United Airlines’ new technology aims to cut down on missed connections
The takeoff of a United Airlines flight from Chicago to Vancouver was delayed for a few minutes at the end of July not because of a mechanical problem or a staffing mishap but to ensure that passengers arriving late from another flight didn’t miss the connection to Vancouver.
Michael Jacobson, an executive for a hotel industry trade group, was on the flight that was briefly held on the tarmac, but he didn’t mind.
“Even though I was delayed as a result, it gave me comfort that waiting about 10 minutes for my fellow passengers helped prevent them from staying an extra night in Chicago,” he said.
United Airlines hopes plenty of passengers are as accommodating as Jacobson. The Chicago-based carrier is expanding use of a new computer program that can automatically delay the takeoff of some flights — if only briefly —to ensure that passengers on connecting flights don’t get stranded. The program will be deployed at all of United’s major airports by October.
United’s new software program, dubbed ConnectionSaver, looks at data from airline schedules, passenger itineraries, staff work schedules and other sources to automatically decide if a flight can be delayed and for precisely how long to reduce as many missed connections as possible without creating more headaches for other fliers.
“Where this tool makes a difference is in tight connections,” said David Kensick, managing director of United’s Network Operation Center.
Other airlines also have access to the data and software needed to identify if passengers trying to make connecting flights are running late.

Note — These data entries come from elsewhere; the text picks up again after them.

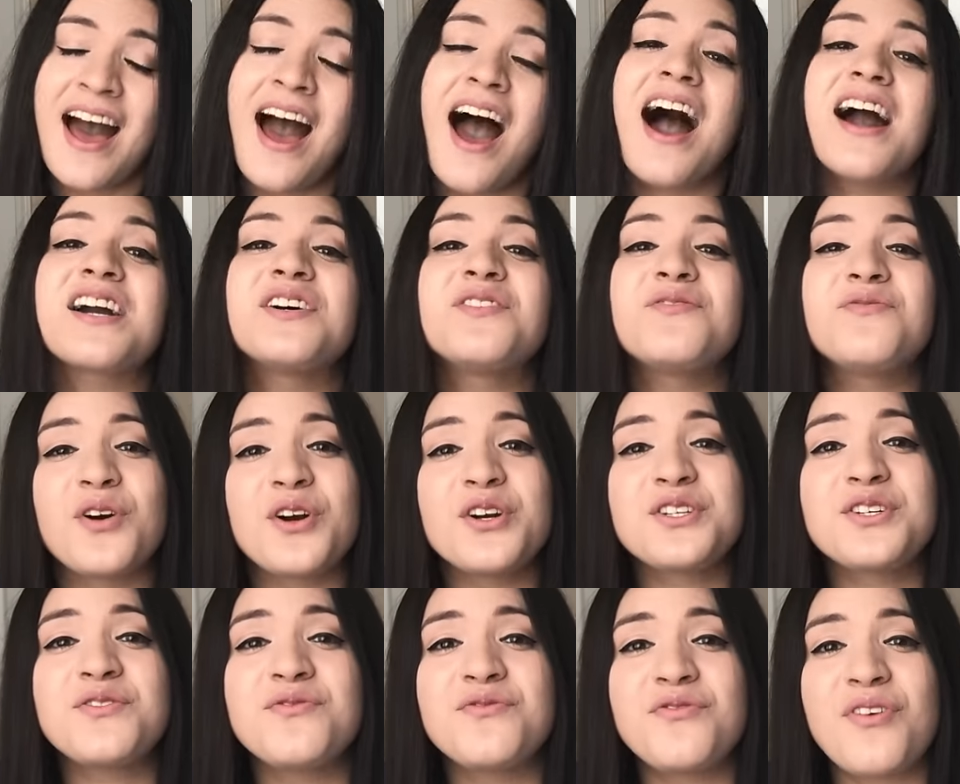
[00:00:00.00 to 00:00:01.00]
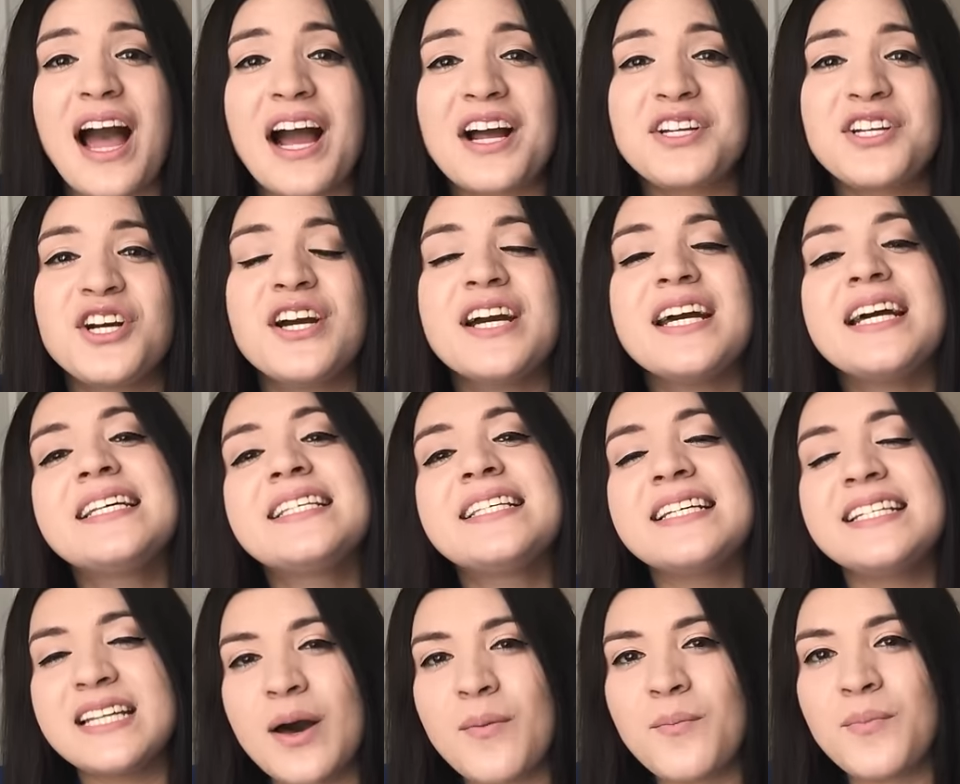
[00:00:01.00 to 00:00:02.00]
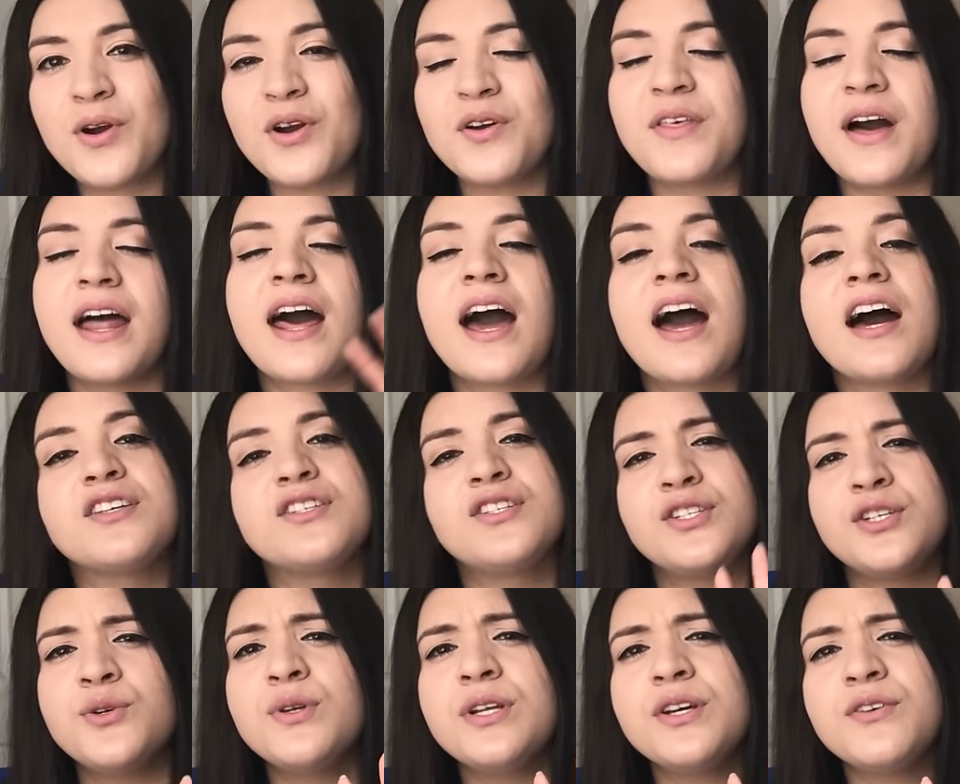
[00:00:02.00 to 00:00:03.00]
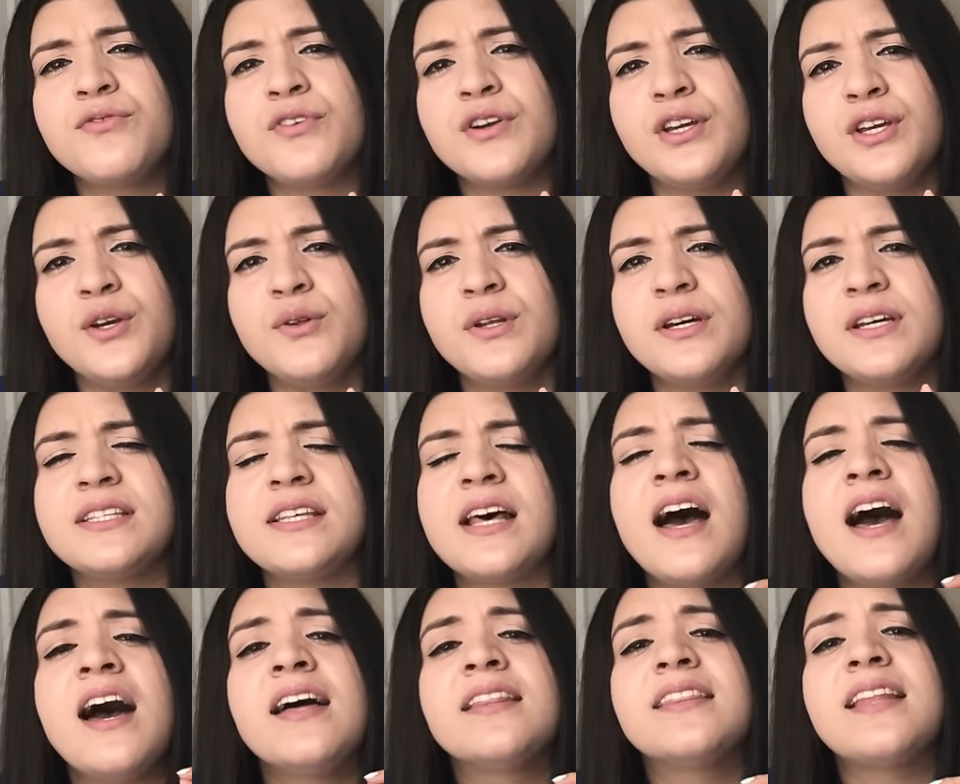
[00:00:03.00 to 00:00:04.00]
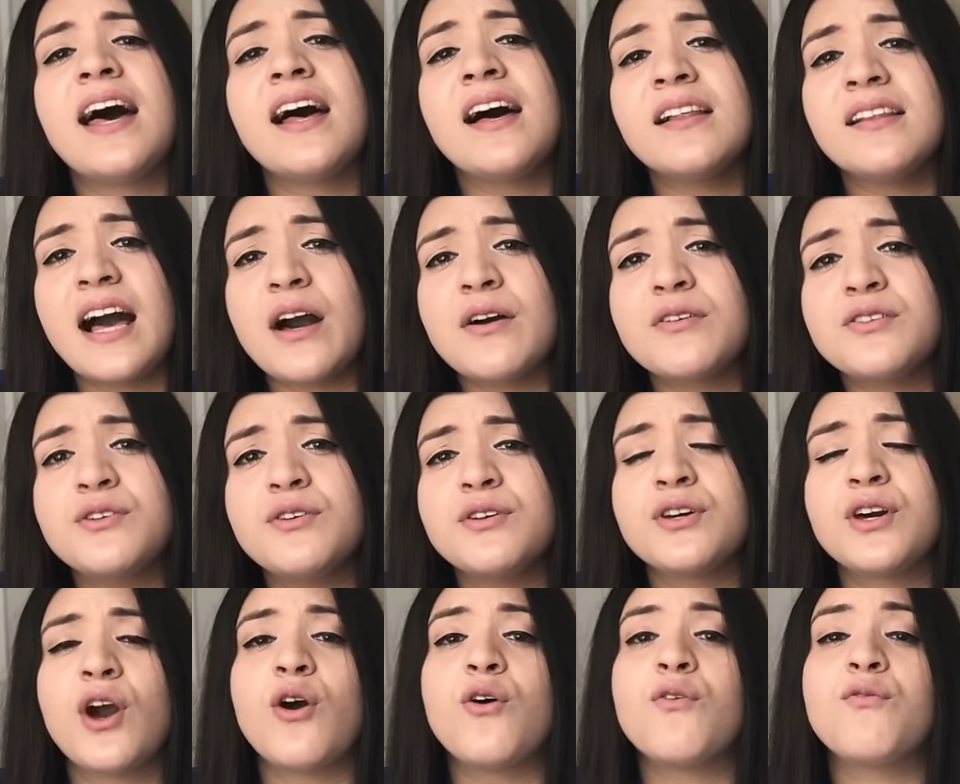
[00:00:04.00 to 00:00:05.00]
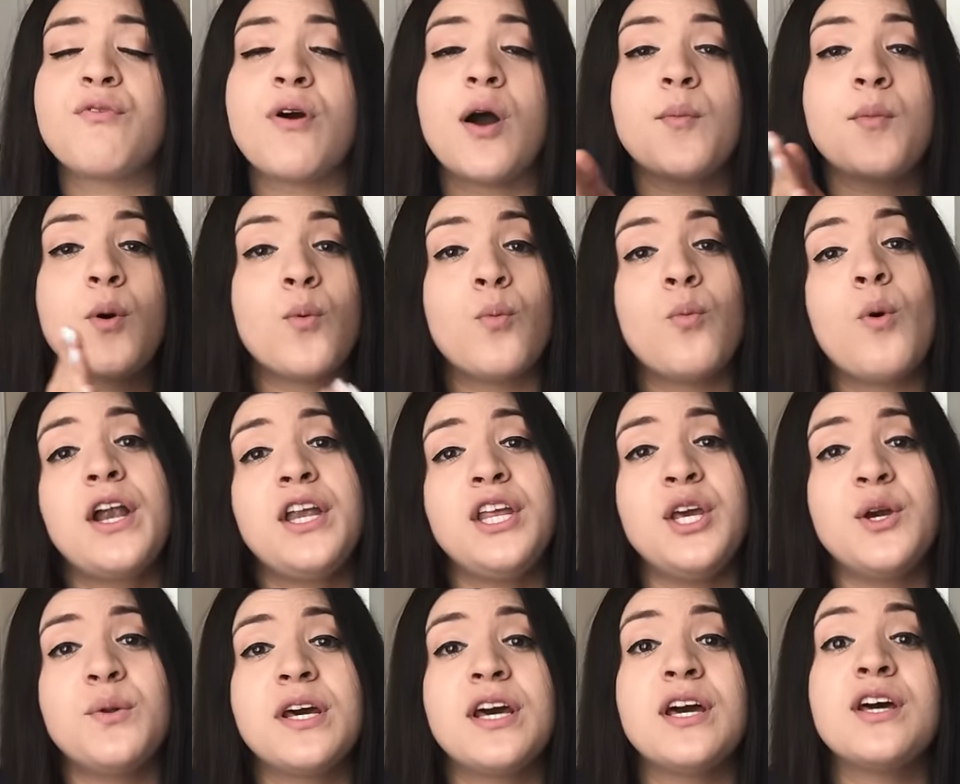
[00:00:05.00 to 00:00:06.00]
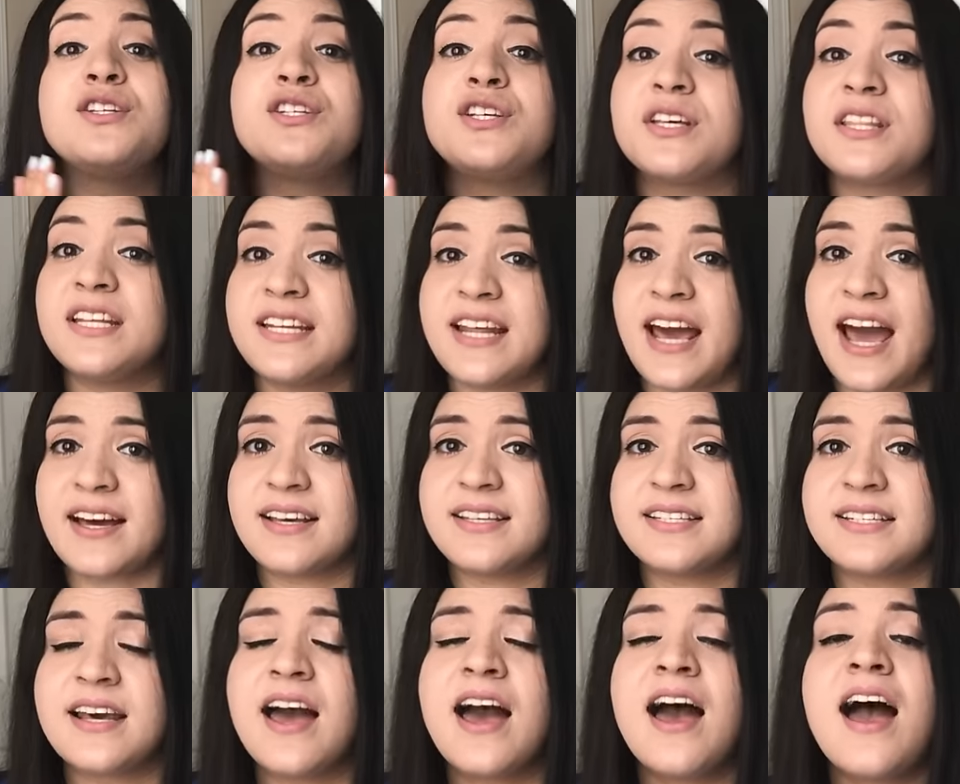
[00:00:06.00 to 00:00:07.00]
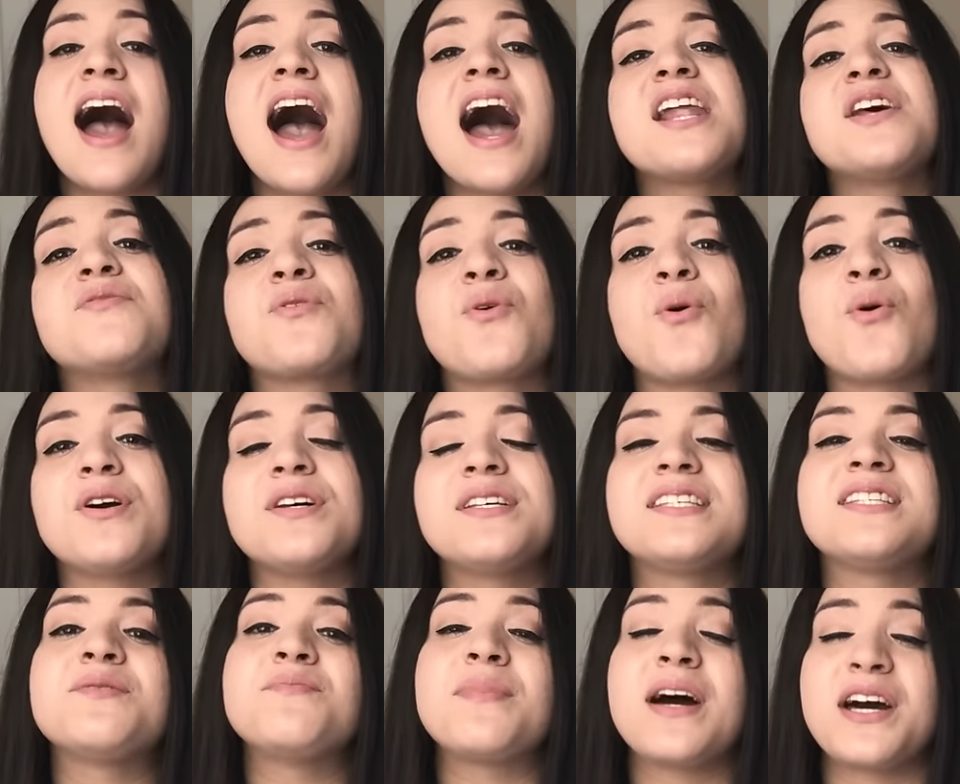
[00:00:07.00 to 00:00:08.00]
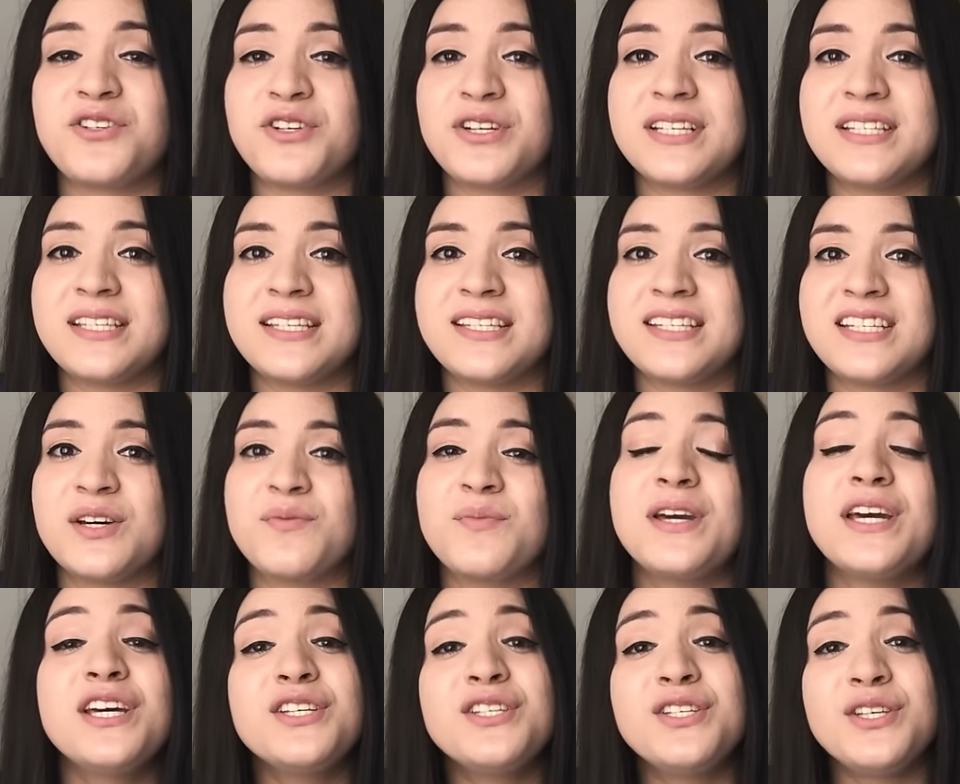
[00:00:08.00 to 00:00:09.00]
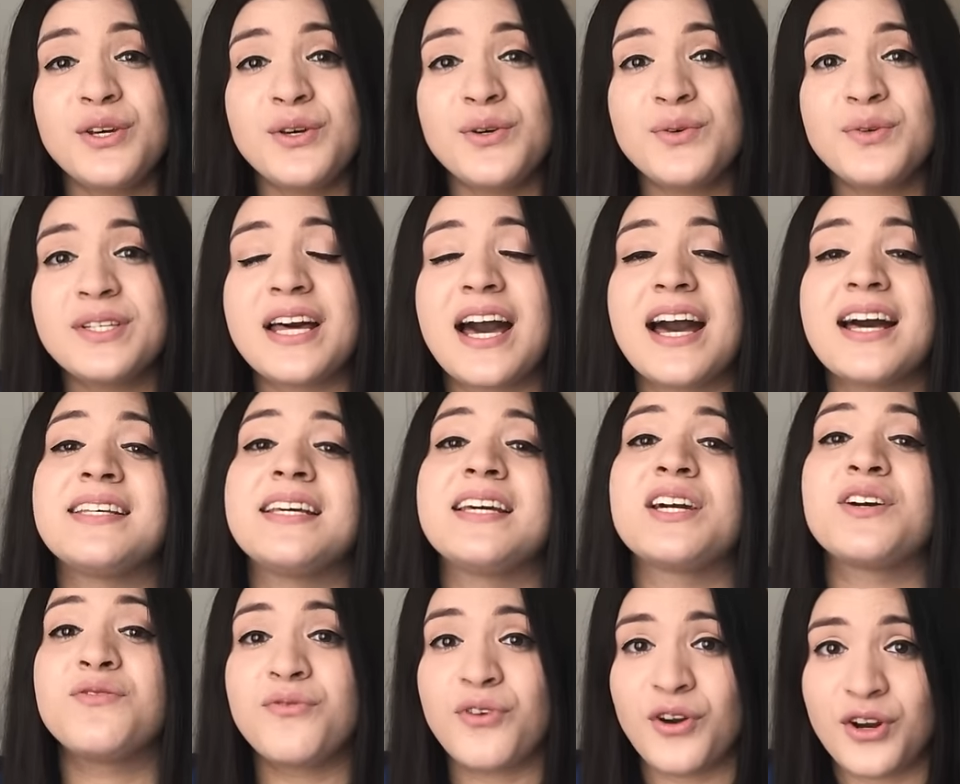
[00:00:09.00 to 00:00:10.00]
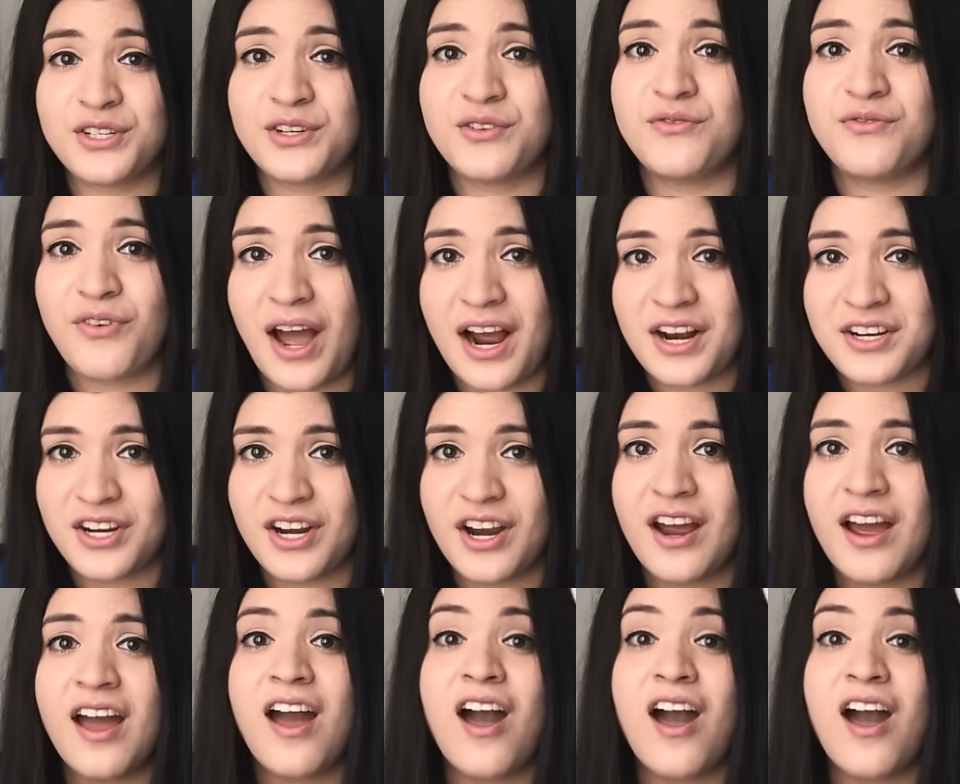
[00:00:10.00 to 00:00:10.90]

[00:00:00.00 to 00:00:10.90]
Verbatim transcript: A conversion factor is a number that has two different units that allows you to go from one unit to the next. And of course, the metric system is used as a conversion factor.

But most other carriers leave it up to gate agents or staff in airport operations control centers to decide whether to delay a flight to help fliers make their connections.

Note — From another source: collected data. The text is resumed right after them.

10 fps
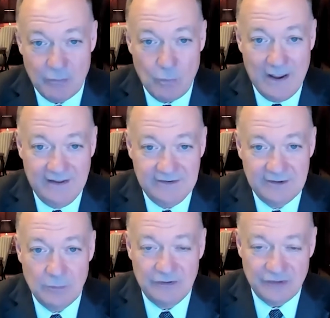of the
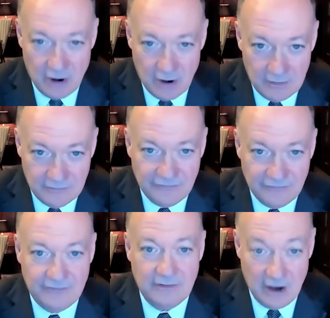ways in which art,
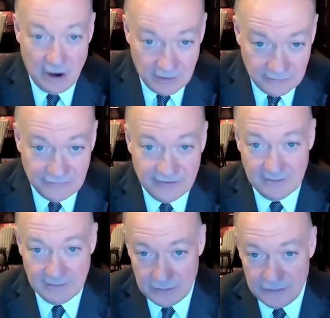the arts
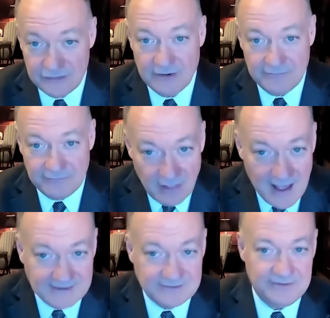and literature,
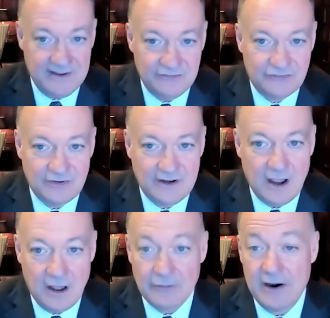philosophy, history,
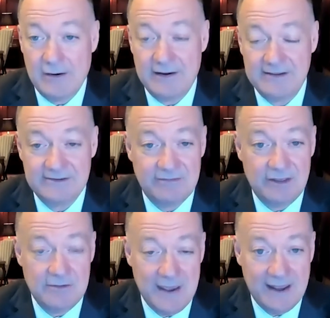other areas of
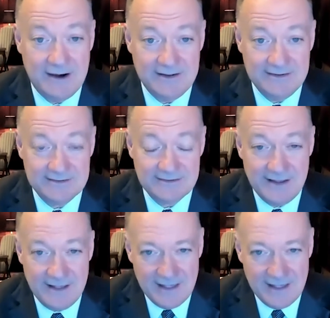the humanities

The United Airlines program gives that power to a computer, allowing only supervisors from United operation centers the authority to override the decision.
At Delta Air Lines, “it’s a human decision whether to delay that flight, but it’s a mix of software and [artificial intelligence] to back that up,” said Michael Thomas, a spokesman for the Atlanta-based carrier.

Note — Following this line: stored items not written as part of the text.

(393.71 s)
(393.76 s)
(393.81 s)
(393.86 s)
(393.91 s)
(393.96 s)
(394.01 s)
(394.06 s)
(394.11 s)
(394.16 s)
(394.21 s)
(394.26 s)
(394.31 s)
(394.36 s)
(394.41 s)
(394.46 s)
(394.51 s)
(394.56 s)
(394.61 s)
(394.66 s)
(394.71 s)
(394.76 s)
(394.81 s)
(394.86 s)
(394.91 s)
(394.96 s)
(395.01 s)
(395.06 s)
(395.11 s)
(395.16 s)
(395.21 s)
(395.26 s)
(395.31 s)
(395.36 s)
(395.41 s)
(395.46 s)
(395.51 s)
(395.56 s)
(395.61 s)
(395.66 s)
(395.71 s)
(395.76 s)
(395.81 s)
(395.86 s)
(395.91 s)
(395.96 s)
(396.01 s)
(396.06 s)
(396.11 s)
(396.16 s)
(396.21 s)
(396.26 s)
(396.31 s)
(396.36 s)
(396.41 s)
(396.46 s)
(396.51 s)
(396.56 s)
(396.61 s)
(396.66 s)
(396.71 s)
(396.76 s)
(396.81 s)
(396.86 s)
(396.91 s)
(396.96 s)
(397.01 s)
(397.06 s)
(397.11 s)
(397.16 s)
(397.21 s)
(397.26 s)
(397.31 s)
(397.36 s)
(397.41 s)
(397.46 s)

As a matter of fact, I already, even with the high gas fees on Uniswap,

At Southwest Airlines, “our super computers are our people,” Brad Hawkins, a spokesman for Southwest Airlines, said about how the Dallas-based carrier decides to hold a flight to help reduce missed connections.
Most airlines don’t like to delay takeoffs to accommodate late-arriving passengers because they fear the delay could throw off the schedule of subsequent flights, causing chaos to a tightly run nationwide flight schedule, aviation industry analyst Seth Kaplan said.
“That has been the approach airlines have been taking for years, but with the data we have access to, it’s possible to say, ‘Wait a minute, maybe we can refine that policy some more,’” he said.
The program was launched in February at Denver International Airport and has been expanded to seven domestic airports since then, with ConnectionSaver added at Los Angeles International Airport on June 25.
So far, United estimates that the program has delayed enough flights to ensure that as many as 36,000 passengers — including about 2,000 at LAX — could make their connections.
The advantage of the ConnectionSaver program, Kensick said, is that it can even take into consideration tail winds, weather patterns and staff work schedules to ensure that the recommendation to delay a takeoff doesn’t ruin the travel plans of passengers on connecting flights or force employees to work beyond their federally mandated maximum hours. In most cases, the plane that is delayed still arrives at its final destination on time, he said.
United flies about 500,000 passengers a day, with about 140,000 of those needing to connect from one flight to another. Carriers that primarily fly direct “point to point” routes, such as Southwest Airlines, have fewer connecting passengers while carriers such as United and Delta offer more indirect routes that connect at “hub” airports.
All carriers are motivated to eliminate missed connections to avoid the staff time and cost it takes to rebook stranded passengers to other flights. Plus, when passengers miss a connection, either through the fault of the airline or unforeseen factors such as bad weather or mechanical problems, the airline usually takes the hit on social media.
In fact, United Airline’s service so frustrated Rob LaRiviere, a systems architect and regular United flier from Santa Cruz, that he created a Facebook page in 2012, urging other air travelers to boycott the carrier.
LaRiviere said one of the most upsetting incidents involving United took place about a decade ago when he was trying to catch a connecting flight at Ronald Reagan National Airport in Washington, D.C., and the flight attendant closed the gate door even though she saw LaRiviere and other fliers racing to catch the flight.
“As much as the page is called boycott [United Airlines] it was marketed that way as a wake-up call to them,” he said. “They could read the comments and they could make adjustments and thank the people that complain as a way toward self improvement.”
Kensick said customer satisfaction surveys taken by United show that most passengers, like Jacobson, appreciate the airline for briefly delaying takeoffs to accommodate as many passengers as possible.
Still, he said, so many factors outside of the control the airline are to blame for scheduling mishaps and delays that the new program will never eliminate all missed connections.
“It’s such a complicated scenario,” Kensick said.